The reply should hold nothing except the lines from the one with "[00:01:52.75 to 00:01:53.75]" through the end of the entries, duplicated exactly and with no pictures.

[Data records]
──────

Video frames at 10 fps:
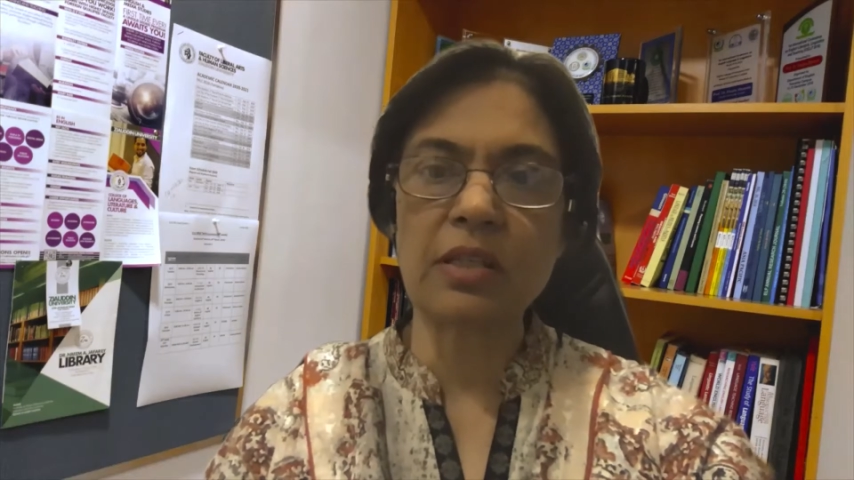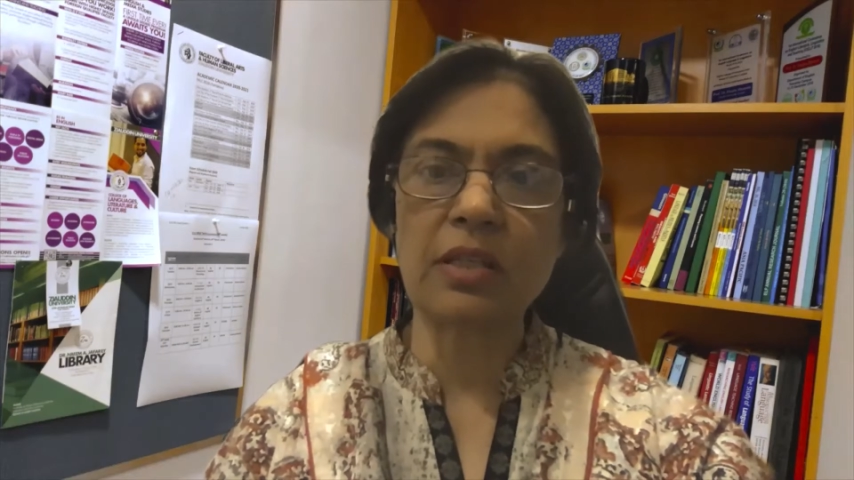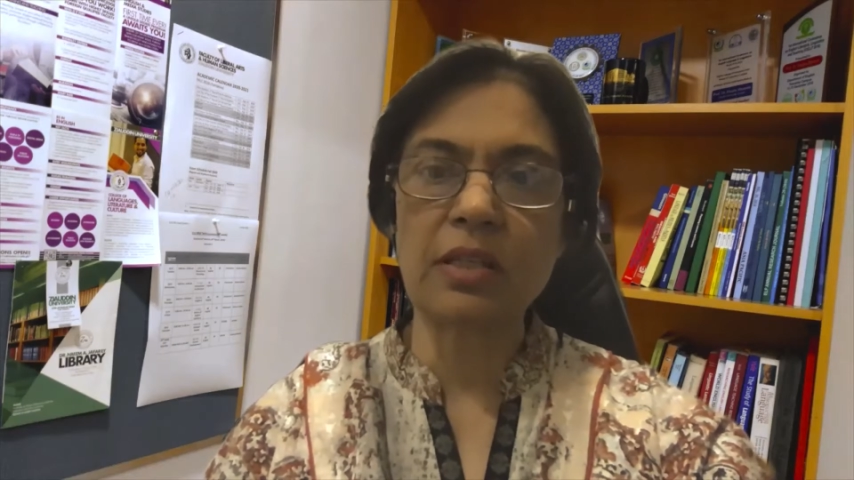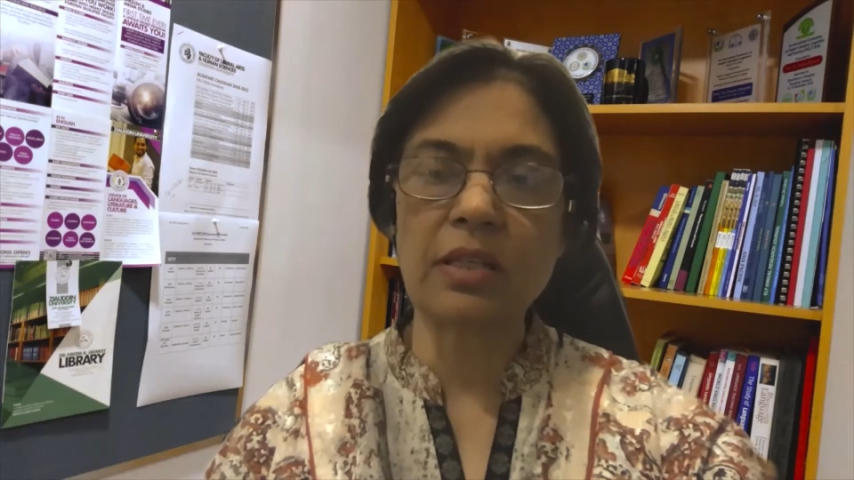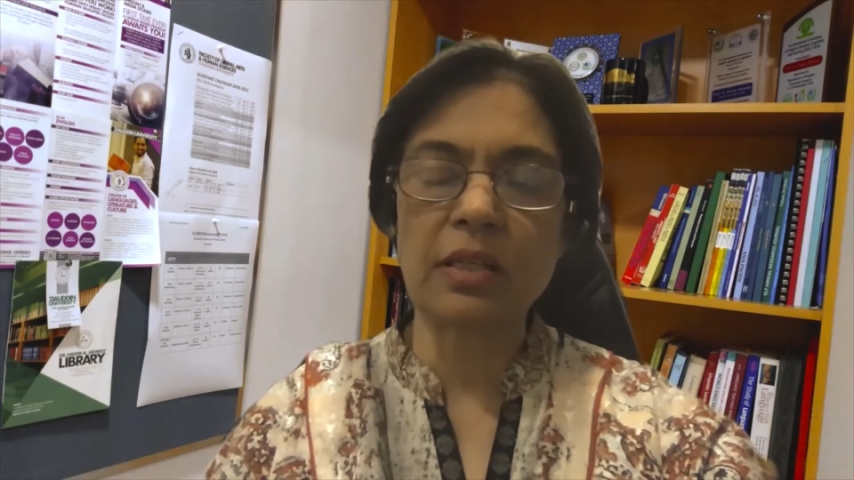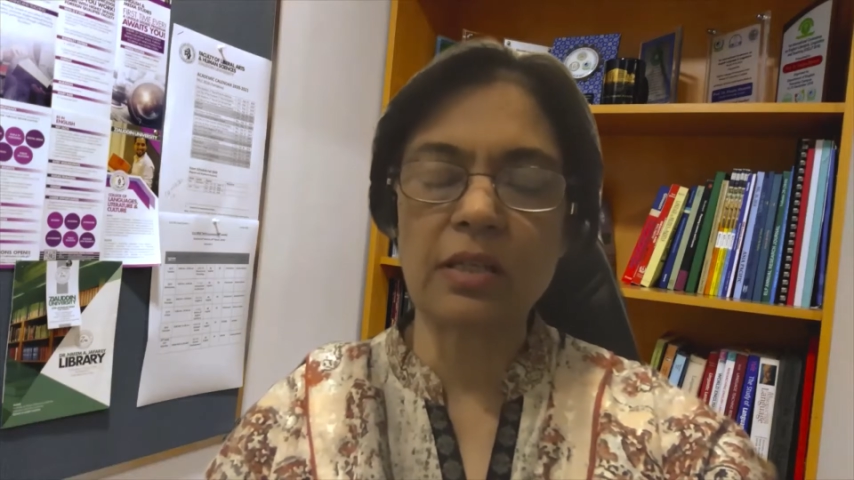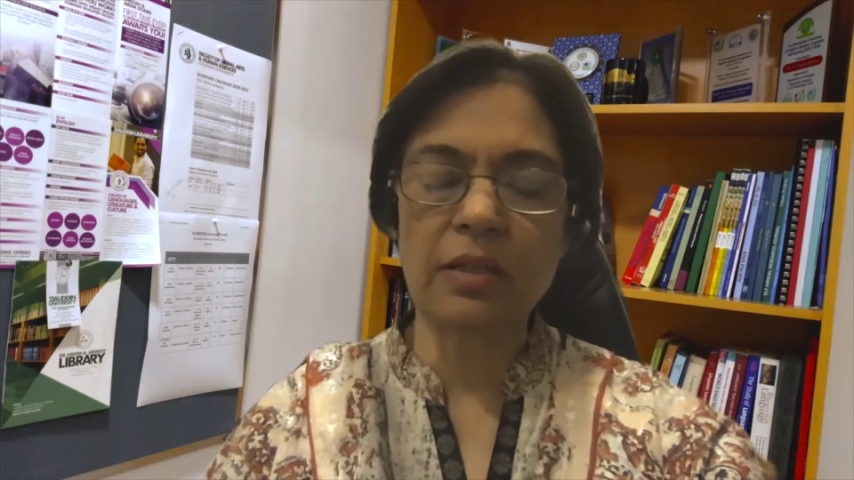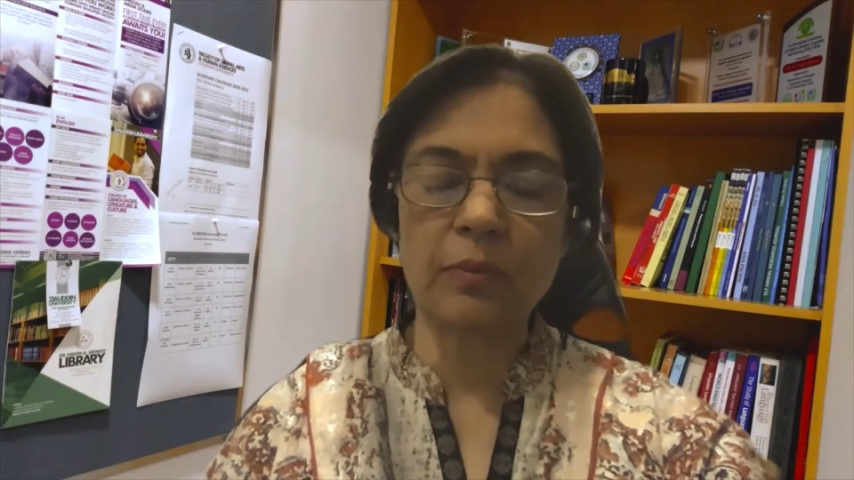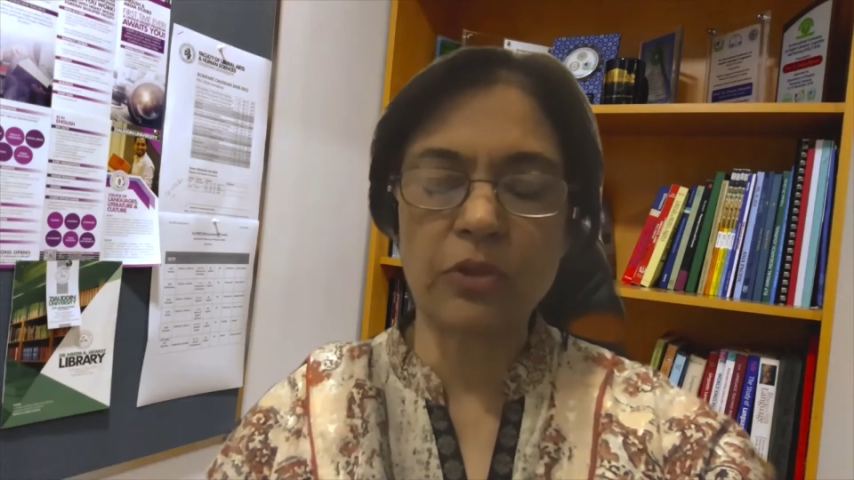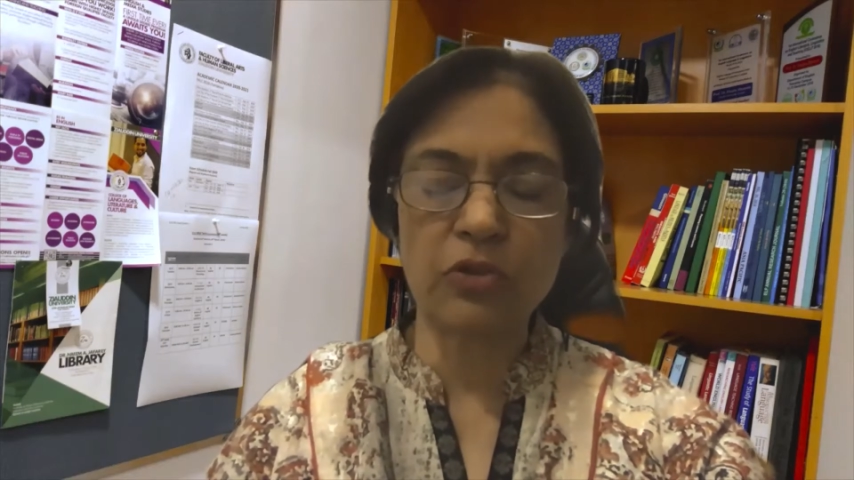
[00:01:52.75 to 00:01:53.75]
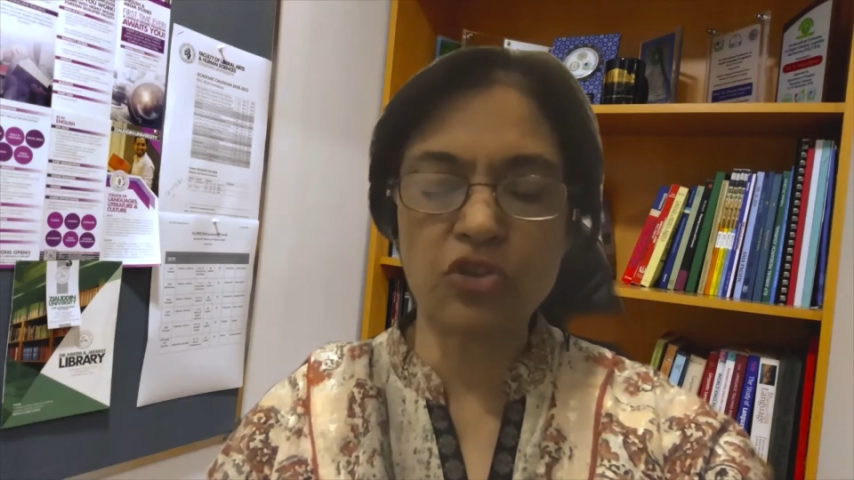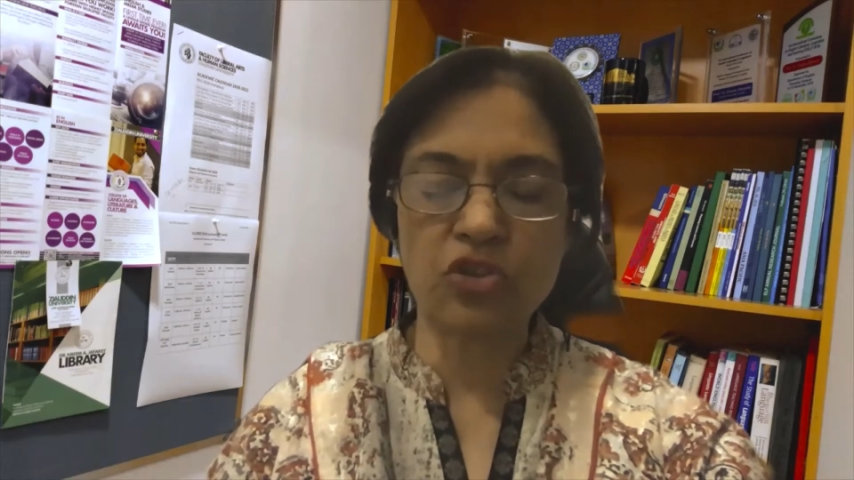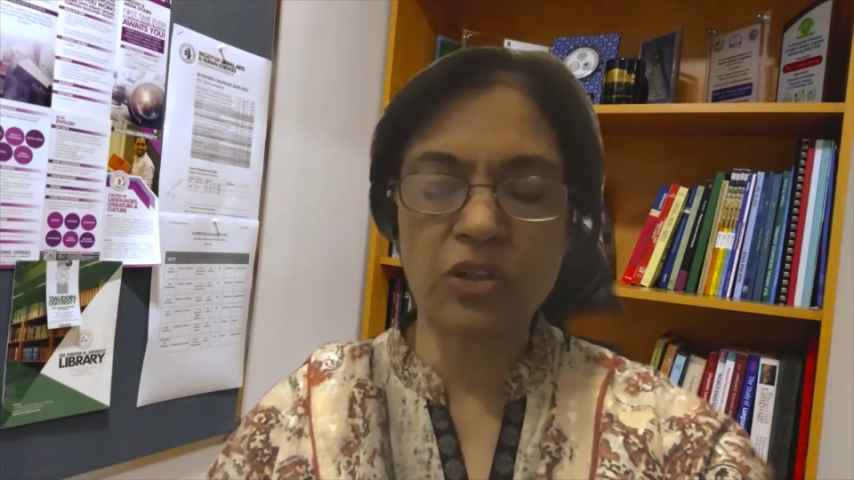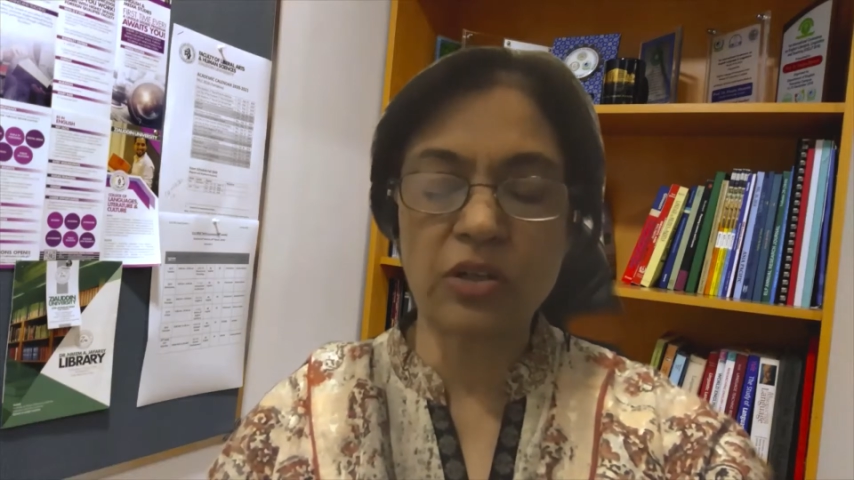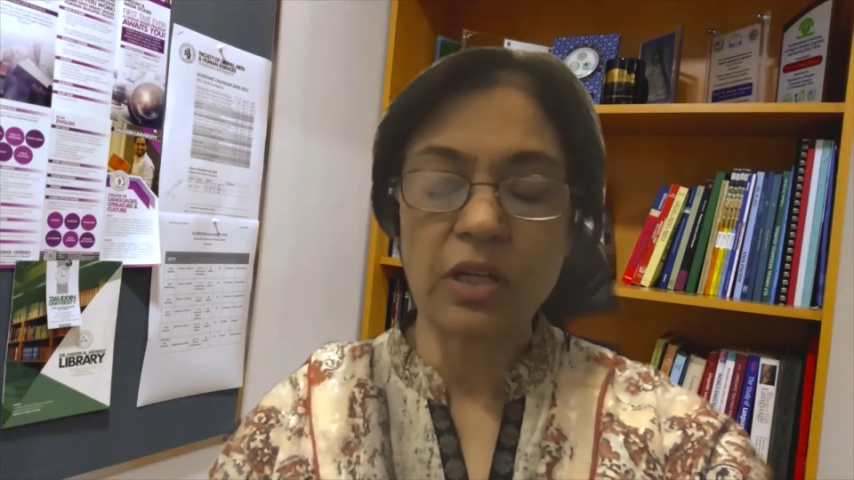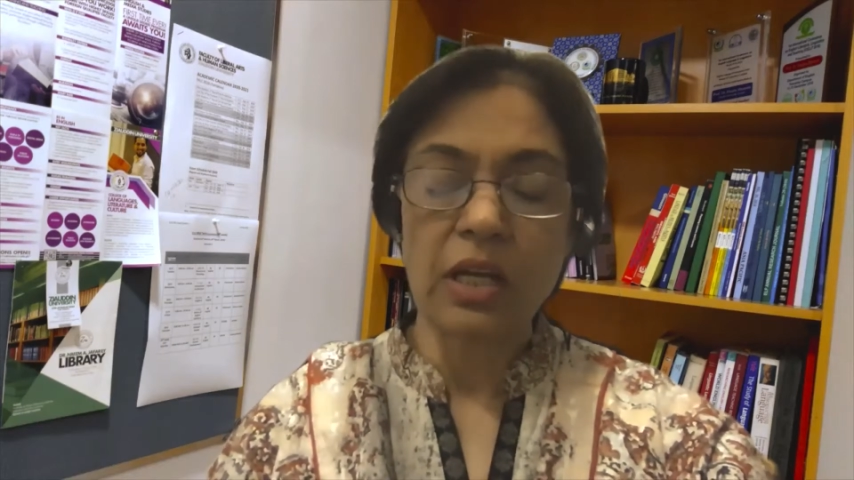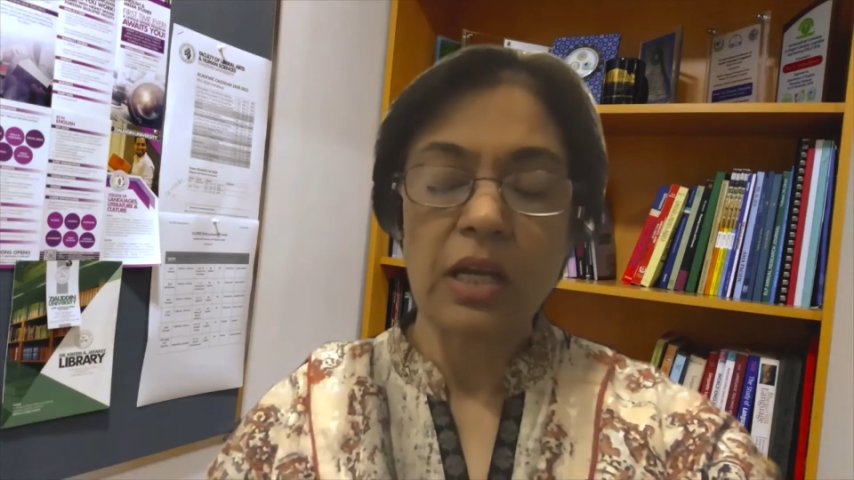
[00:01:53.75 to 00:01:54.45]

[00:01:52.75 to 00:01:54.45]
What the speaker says: in literature,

──────

COMPLETED TASK.
[00:01:52.75 to 00:01:53.75]
[00:01:53.75 to 00:01:54.45]

[00:01:52.75 to 00:01:54.45]
What the speaker says: in literature,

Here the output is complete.